Podcast 49: Anatomy of a Healthcare LMS – With Troy McClain

What do medical professionals need in a learning platform? What does it take to provide a successful healthcare LMS? Find out on this episode of The Talented Learning Show…

What do medical professionals need in a healthcare LMS - especially in a post-Covid world? Find out in this podcast interview with learning tech analyst John Leh and Tovuti LMS CEO Troy McClain...

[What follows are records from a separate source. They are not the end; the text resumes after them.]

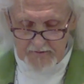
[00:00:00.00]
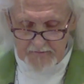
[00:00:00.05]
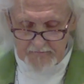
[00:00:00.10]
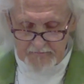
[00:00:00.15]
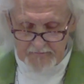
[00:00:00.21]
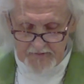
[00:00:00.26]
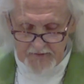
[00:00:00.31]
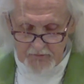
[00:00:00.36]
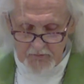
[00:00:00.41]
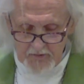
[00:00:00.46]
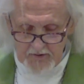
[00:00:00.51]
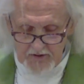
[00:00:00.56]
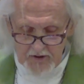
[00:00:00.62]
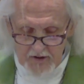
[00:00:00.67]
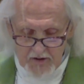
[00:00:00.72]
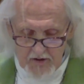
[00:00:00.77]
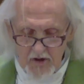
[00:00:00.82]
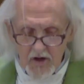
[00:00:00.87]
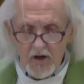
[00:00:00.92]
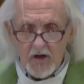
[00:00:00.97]
that we are
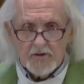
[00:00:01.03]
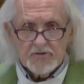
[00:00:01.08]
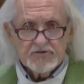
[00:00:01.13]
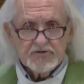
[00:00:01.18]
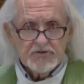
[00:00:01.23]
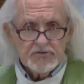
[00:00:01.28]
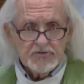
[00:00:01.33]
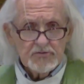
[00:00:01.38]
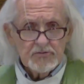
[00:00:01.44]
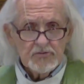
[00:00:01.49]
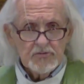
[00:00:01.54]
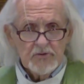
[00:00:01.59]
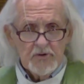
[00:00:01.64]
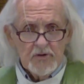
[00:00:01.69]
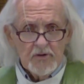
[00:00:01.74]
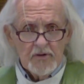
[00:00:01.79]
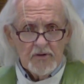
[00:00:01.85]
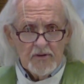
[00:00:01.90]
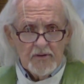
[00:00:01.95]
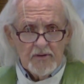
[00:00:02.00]
called to do.
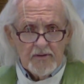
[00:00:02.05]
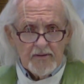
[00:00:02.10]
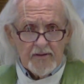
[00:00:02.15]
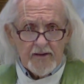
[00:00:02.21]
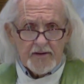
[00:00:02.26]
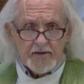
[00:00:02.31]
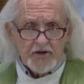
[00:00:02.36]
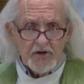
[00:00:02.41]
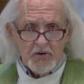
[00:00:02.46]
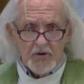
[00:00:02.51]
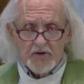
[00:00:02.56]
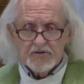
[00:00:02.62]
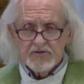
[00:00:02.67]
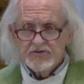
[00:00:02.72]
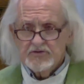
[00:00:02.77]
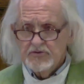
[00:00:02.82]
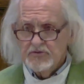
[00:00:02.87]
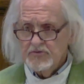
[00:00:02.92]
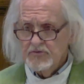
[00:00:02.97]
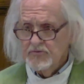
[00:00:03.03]
Like going
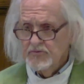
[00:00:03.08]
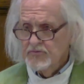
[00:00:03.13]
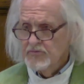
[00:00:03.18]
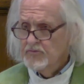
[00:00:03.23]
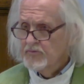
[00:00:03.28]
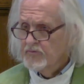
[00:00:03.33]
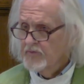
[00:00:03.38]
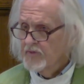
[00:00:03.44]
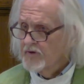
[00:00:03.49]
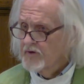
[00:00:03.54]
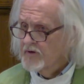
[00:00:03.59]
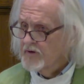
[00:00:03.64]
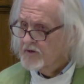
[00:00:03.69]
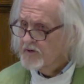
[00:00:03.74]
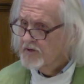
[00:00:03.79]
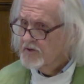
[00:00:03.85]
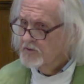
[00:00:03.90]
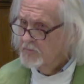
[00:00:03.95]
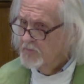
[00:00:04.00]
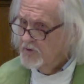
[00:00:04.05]
to the
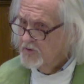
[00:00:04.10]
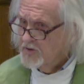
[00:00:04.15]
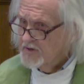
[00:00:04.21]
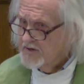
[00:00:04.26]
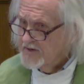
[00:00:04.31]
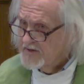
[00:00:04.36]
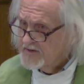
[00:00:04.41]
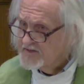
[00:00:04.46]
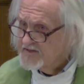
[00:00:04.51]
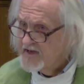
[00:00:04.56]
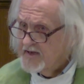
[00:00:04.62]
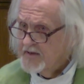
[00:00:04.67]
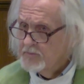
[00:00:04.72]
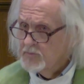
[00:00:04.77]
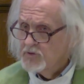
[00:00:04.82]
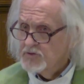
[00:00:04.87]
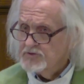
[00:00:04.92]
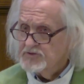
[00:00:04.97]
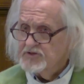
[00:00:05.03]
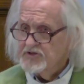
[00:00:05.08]
community
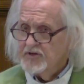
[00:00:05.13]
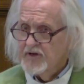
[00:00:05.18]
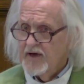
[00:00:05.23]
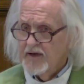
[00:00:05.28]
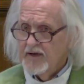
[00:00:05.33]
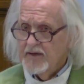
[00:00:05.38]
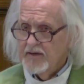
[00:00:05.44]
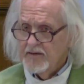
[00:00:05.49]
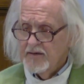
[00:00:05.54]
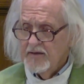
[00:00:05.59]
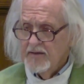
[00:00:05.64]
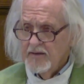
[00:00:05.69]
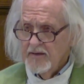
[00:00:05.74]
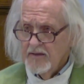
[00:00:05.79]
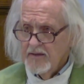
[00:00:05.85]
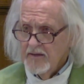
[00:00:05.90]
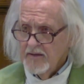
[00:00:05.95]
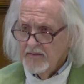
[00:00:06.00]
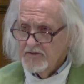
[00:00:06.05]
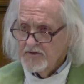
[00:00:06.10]
table tonight,
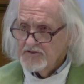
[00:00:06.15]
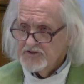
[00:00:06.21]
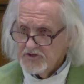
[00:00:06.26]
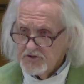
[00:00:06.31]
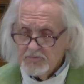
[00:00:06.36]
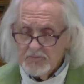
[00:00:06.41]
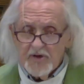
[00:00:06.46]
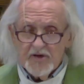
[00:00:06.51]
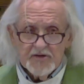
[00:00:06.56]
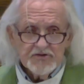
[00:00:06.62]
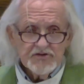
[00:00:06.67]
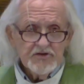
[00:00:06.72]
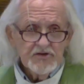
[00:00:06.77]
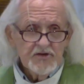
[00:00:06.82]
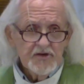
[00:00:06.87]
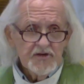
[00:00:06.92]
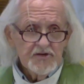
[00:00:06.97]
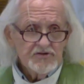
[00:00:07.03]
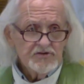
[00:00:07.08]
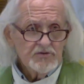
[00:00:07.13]
the soup
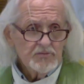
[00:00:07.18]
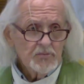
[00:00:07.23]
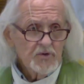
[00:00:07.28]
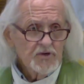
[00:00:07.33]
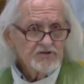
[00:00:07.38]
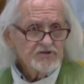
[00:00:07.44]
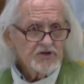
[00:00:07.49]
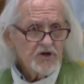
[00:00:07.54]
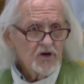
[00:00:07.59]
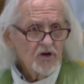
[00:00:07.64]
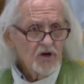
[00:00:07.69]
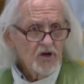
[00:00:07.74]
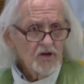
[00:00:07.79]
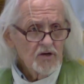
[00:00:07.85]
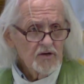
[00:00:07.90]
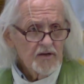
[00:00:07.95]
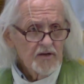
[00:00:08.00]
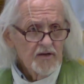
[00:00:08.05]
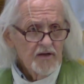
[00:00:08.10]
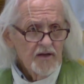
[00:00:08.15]
kitchen as it was
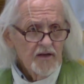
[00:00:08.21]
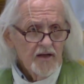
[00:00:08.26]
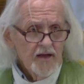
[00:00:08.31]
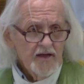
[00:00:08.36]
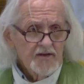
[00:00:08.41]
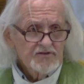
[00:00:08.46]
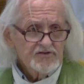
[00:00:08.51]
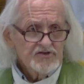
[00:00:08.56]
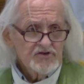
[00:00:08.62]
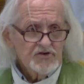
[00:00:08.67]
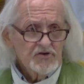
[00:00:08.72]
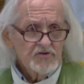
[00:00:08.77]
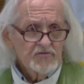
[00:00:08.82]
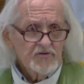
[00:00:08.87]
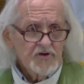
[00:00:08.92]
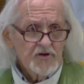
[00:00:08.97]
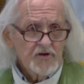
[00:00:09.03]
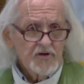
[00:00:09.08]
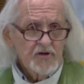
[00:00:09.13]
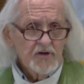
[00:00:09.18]
called, and
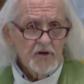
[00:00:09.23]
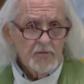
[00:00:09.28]
serving a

WELCOME TO EPISODE 49 OF THE TALENTED LEARNING SHOW!

To learn more about this podcast series or to see the full collection of episodes visit The Talented Learning Show main page.


 

EPISODE 49 – TOPIC SUMMARY AND GUEST:

My guest today is a relative newcomer to learning technology. However, he’s already leaving an indelible mark on the learning systems world – especially in the healthcare LMS space. I’m talking about Troy McClain, Founder and CEO of Tovuti.

Troy is fearlessly taking on the digital training market with a fresh, enthusiastic view of what it means to support learning in highly regulated industries.

In this episode, we look at what inspired Troy to found Tovuti, and what he’s learning about the unique needs of healthcare providers in the Covid era.


 

KEY TAKEAWAYS:

  • Many learning platform vendors avoid serving healthcare clients because regulatory issues are so demanding and healthcare LMS requirements are so complex. But the market opportunity is massive.
  • Not surprisingly, the pandemic has been redefining healthcare learning dynamics. For multiple reasons, flexibility and speed are now more important than ever in a healthcare LMS.
  • Smart vendors can set themselves apart by focusing first on the human side of the healthcare learning equation, rather than letting industry standards and regulations dictate their platform strategy.

 

Q&A HIGHLIGHTS:

Welcome, Troy. Could you start by telling us about Tovuti?

You bet. In short, Tovuti is the next-generation learning solution. We help organizations scale up by helping them deliver online courses that help their teams skill up.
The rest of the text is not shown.